Copy the data below exactly, but not the pictures it contains.

───── PROVIDED DATA ─────

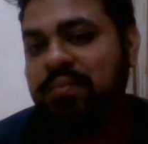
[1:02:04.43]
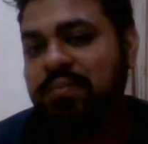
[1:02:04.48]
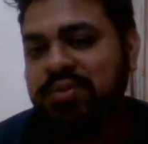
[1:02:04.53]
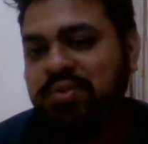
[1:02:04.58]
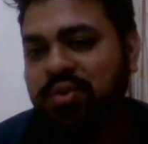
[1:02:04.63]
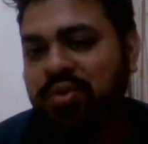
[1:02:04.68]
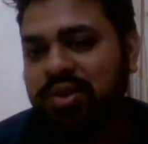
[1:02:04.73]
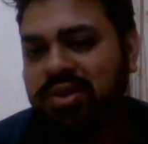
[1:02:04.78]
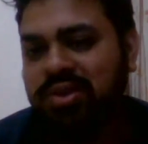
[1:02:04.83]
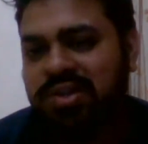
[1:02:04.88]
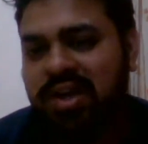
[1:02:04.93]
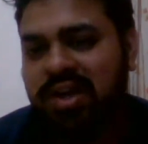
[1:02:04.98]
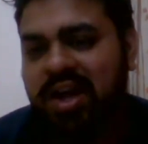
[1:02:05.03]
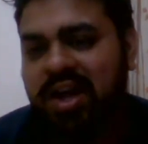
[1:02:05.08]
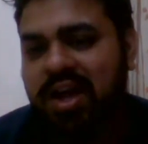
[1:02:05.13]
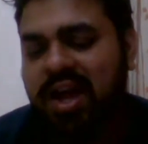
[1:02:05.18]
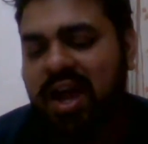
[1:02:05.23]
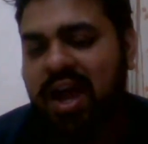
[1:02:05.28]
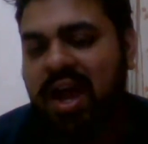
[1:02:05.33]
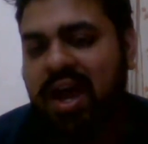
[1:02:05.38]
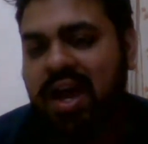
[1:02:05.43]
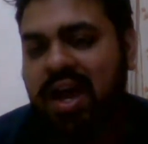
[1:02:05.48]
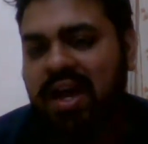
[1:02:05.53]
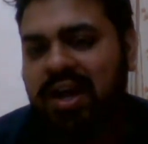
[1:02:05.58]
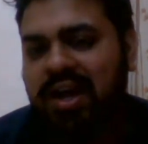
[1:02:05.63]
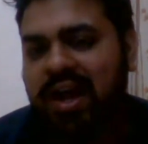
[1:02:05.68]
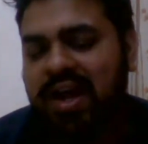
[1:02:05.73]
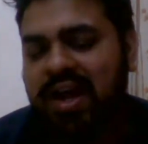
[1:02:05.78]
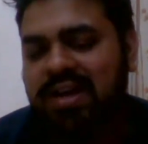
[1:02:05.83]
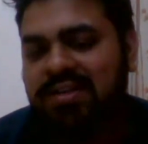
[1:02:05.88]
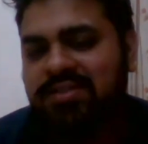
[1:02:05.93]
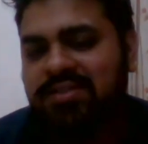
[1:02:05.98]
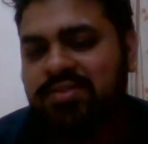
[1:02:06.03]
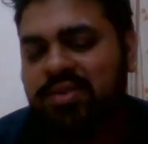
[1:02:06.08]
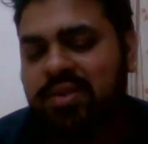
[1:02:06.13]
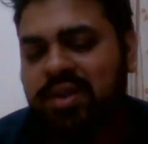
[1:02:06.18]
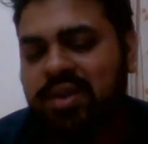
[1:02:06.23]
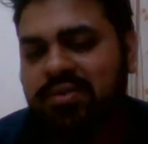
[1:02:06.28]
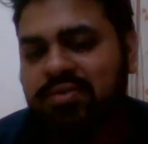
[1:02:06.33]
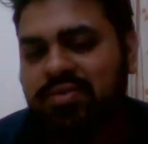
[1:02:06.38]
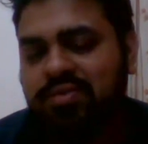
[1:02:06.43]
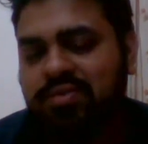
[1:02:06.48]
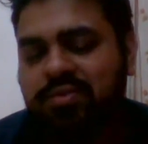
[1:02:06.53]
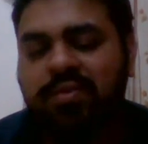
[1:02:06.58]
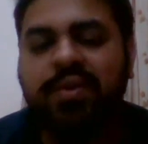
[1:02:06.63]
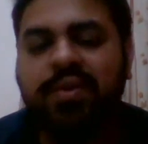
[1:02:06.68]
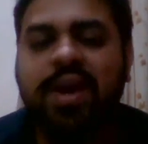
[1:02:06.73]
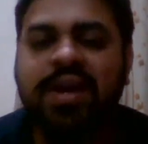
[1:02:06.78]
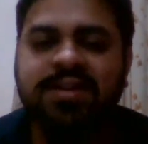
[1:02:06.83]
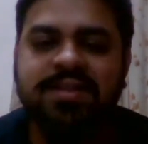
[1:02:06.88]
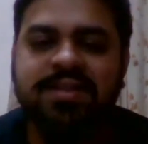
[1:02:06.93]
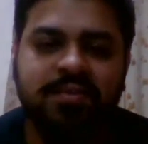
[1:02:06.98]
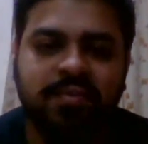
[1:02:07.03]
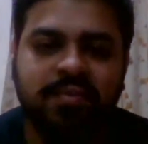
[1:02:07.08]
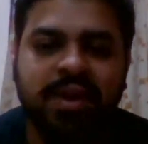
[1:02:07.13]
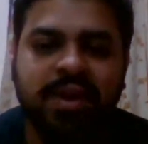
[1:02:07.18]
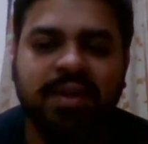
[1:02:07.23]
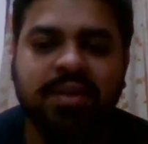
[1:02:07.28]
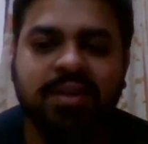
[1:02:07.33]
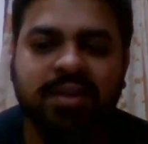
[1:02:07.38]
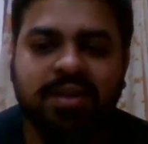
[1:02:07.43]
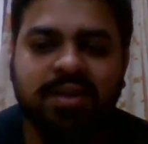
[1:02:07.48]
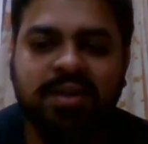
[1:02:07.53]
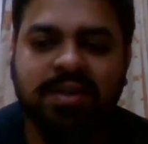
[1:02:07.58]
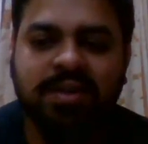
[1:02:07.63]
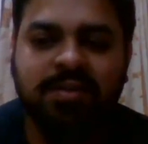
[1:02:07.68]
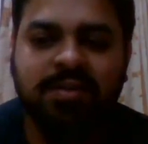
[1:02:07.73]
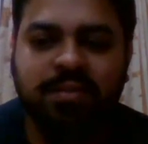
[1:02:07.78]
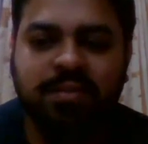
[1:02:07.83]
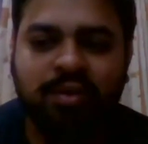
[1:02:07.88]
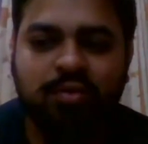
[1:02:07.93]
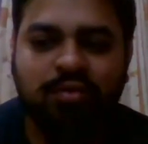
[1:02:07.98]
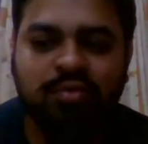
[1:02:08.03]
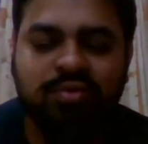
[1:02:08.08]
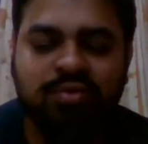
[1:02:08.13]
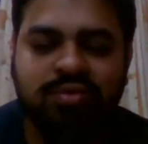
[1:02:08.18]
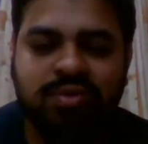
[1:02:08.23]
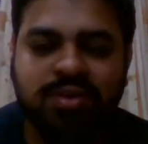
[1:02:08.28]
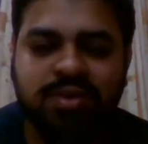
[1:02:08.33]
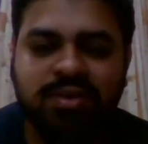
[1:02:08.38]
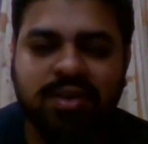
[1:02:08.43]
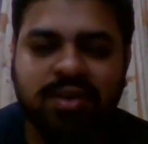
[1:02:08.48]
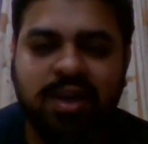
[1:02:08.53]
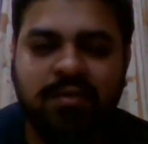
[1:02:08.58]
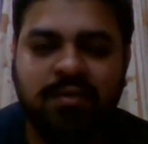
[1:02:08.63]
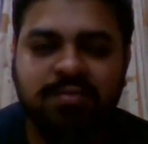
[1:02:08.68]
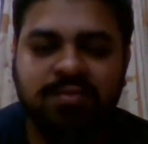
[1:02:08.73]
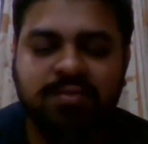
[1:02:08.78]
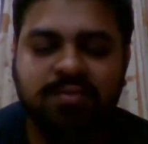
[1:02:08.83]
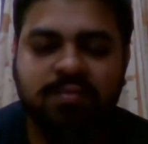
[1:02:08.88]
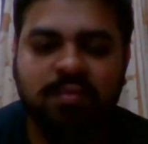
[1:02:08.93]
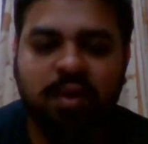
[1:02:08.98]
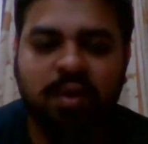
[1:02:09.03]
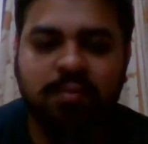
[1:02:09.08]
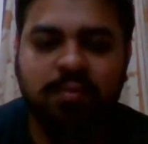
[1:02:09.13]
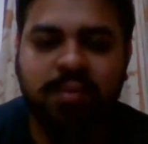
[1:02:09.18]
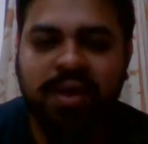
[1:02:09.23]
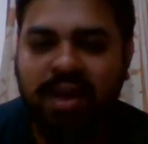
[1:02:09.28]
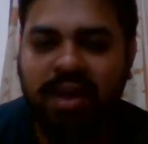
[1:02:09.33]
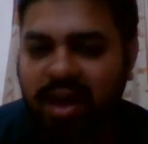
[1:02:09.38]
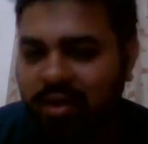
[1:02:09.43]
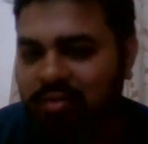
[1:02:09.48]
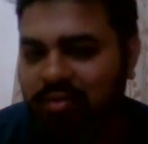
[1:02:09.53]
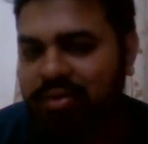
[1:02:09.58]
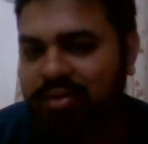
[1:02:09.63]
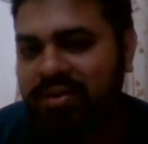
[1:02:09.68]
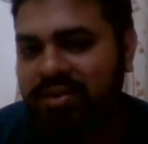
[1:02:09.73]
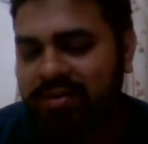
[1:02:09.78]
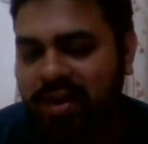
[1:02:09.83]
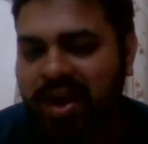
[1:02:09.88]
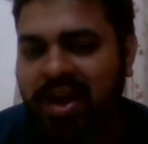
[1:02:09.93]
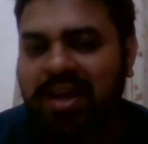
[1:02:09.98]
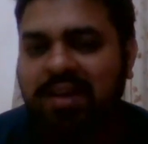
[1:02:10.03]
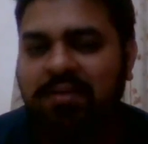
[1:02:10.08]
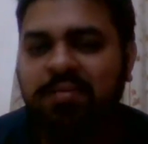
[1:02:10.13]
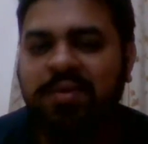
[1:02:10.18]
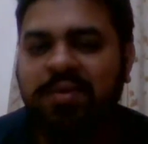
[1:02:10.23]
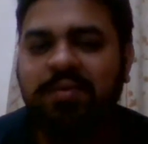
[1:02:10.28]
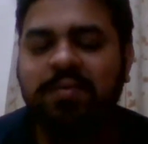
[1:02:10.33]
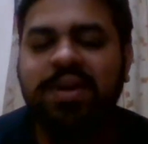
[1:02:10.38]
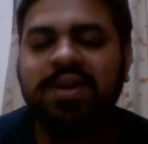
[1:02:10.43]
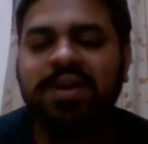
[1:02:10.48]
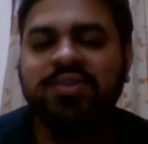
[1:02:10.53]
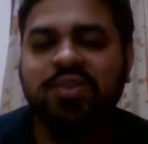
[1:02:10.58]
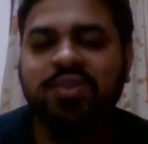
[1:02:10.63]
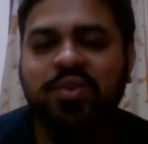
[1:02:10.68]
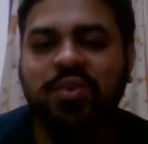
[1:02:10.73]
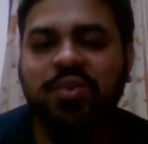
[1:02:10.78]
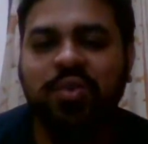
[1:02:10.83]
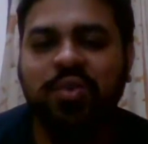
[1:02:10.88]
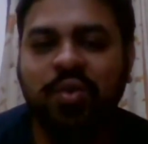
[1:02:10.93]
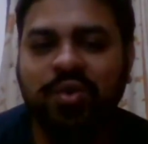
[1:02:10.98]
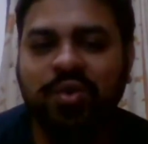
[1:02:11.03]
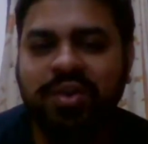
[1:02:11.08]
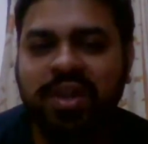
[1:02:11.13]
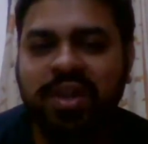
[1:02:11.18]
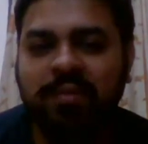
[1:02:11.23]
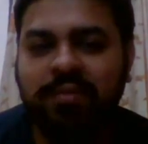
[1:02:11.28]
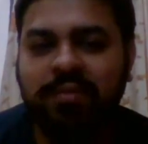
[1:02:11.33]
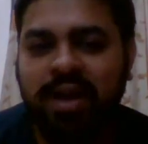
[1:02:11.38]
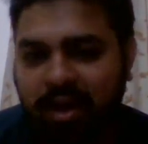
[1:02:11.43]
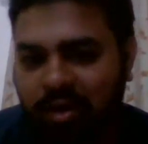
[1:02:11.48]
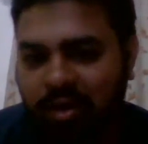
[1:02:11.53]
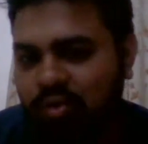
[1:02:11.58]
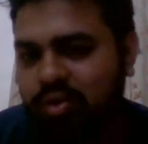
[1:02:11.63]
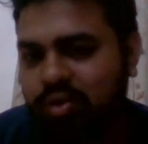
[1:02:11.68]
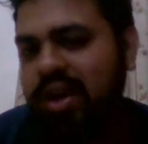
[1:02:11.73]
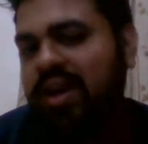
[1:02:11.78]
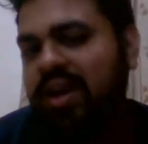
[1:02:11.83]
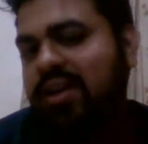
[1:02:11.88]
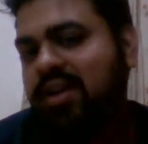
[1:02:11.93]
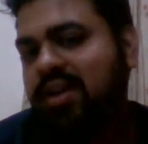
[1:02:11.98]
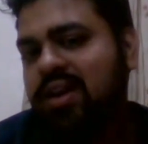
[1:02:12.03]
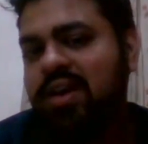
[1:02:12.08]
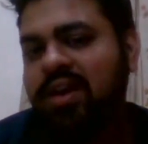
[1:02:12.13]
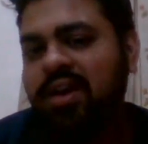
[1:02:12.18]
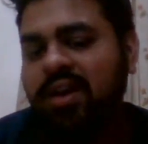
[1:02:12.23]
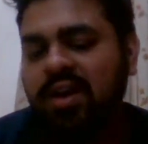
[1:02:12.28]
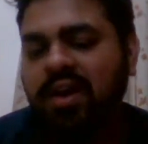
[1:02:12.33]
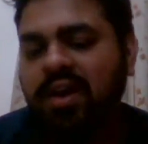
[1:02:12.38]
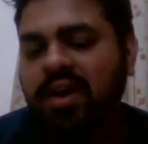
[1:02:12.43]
few episodes. And as and when the news comes popping out, I'll be make sure to note them down and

─────

**SOLUTION FOR THIS PROBLEM:**
[1:02:04.43]
[1:02:04.48]
[1:02:04.53]
[1:02:04.58]
[1:02:04.63]
[1:02:04.68]
[1:02:04.73]
[1:02:04.78]
[1:02:04.83]
[1:02:04.88]
[1:02:04.93]
[1:02:04.98]
[1:02:05.03]
[1:02:05.08]
[1:02:05.13]
[1:02:05.18]
[1:02:05.23]
[1:02:05.28]
[1:02:05.33]
[1:02:05.38]
[1:02:05.43]
[1:02:05.48]
[1:02:05.53]
[1:02:05.58]
[1:02:05.63]
[1:02:05.68]
[1:02:05.73]
[1:02:05.78]
[1:02:05.83]
[1:02:05.88]
[1:02:05.93]
[1:02:05.98]
[1:02:06.03]
[1:02:06.08]
[1:02:06.13]
[1:02:06.18]
[1:02:06.23]
[1:02:06.28]
[1:02:06.33]
[1:02:06.38]
[1:02:06.43]
[1:02:06.48]
[1:02:06.53]
[1:02:06.58]
[1:02:06.63]
[1:02:06.68]
[1:02:06.73]
[1:02:06.78]
[1:02:06.83]
[1:02:06.88]
[1:02:06.93]
[1:02:06.98]
[1:02:07.03]
[1:02:07.08]
[1:02:07.13]
[1:02:07.18]
[1:02:07.23]
[1:02:07.28]
[1:02:07.33]
[1:02:07.38]
[1:02:07.43]
[1:02:07.48]
[1:02:07.53]
[1:02:07.58]
[1:02:07.63]
[1:02:07.68]
[1:02:07.73]
[1:02:07.78]
[1:02:07.83]
[1:02:07.88]
[1:02:07.93]
[1:02:07.98]
[1:02:08.03]
[1:02:08.08]
[1:02:08.13]
[1:02:08.18]
[1:02:08.23]
[1:02:08.28]
[1:02:08.33]
[1:02:08.38]
[1:02:08.43]
[1:02:08.48]
[1:02:08.53]
[1:02:08.58]
[1:02:08.63]
[1:02:08.68]
[1:02:08.73]
[1:02:08.78]
[1:02:08.83]
[1:02:08.88]
[1:02:08.93]
[1:02:08.98]
[1:02:09.03]
[1:02:09.08]
[1:02:09.13]
[1:02:09.18]
[1:02:09.23]
[1:02:09.28]
[1:02:09.33]
[1:02:09.38]
[1:02:09.43]
[1:02:09.48]
[1:02:09.53]
[1:02:09.58]
[1:02:09.63]
[1:02:09.68]
[1:02:09.73]
[1:02:09.78]
[1:02:09.83]
[1:02:09.88]
[1:02:09.93]
[1:02:09.98]
[1:02:10.03]
[1:02:10.08]
[1:02:10.13]
[1:02:10.18]
[1:02:10.23]
[1:02:10.28]
[1:02:10.33]
[1:02:10.38]
[1:02:10.43]
[1:02:10.48]
[1:02:10.53]
[1:02:10.58]
[1:02:10.63]
[1:02:10.68]
[1:02:10.73]
[1:02:10.78]
[1:02:10.83]
[1:02:10.88]
[1:02:10.93]
[1:02:10.98]
[1:02:11.03]
[1:02:11.08]
[1:02:11.13]
[1:02:11.18]
[1:02:11.23]
[1:02:11.28]
[1:02:11.33]
[1:02:11.38]
[1:02:11.43]
[1:02:11.48]
[1:02:11.53]
[1:02:11.58]
[1:02:11.63]
[1:02:11.68]
[1:02:11.73]
[1:02:11.78]
[1:02:11.83]
[1:02:11.88]
[1:02:11.93]
[1:02:11.98]
[1:02:12.03]
[1:02:12.08]
[1:02:12.13]
[1:02:12.18]
[1:02:12.23]
[1:02:12.28]
[1:02:12.33]
[1:02:12.38]
[1:02:12.43]
few episodes. And as and when the news comes popping out, I'll be make sure to note them down and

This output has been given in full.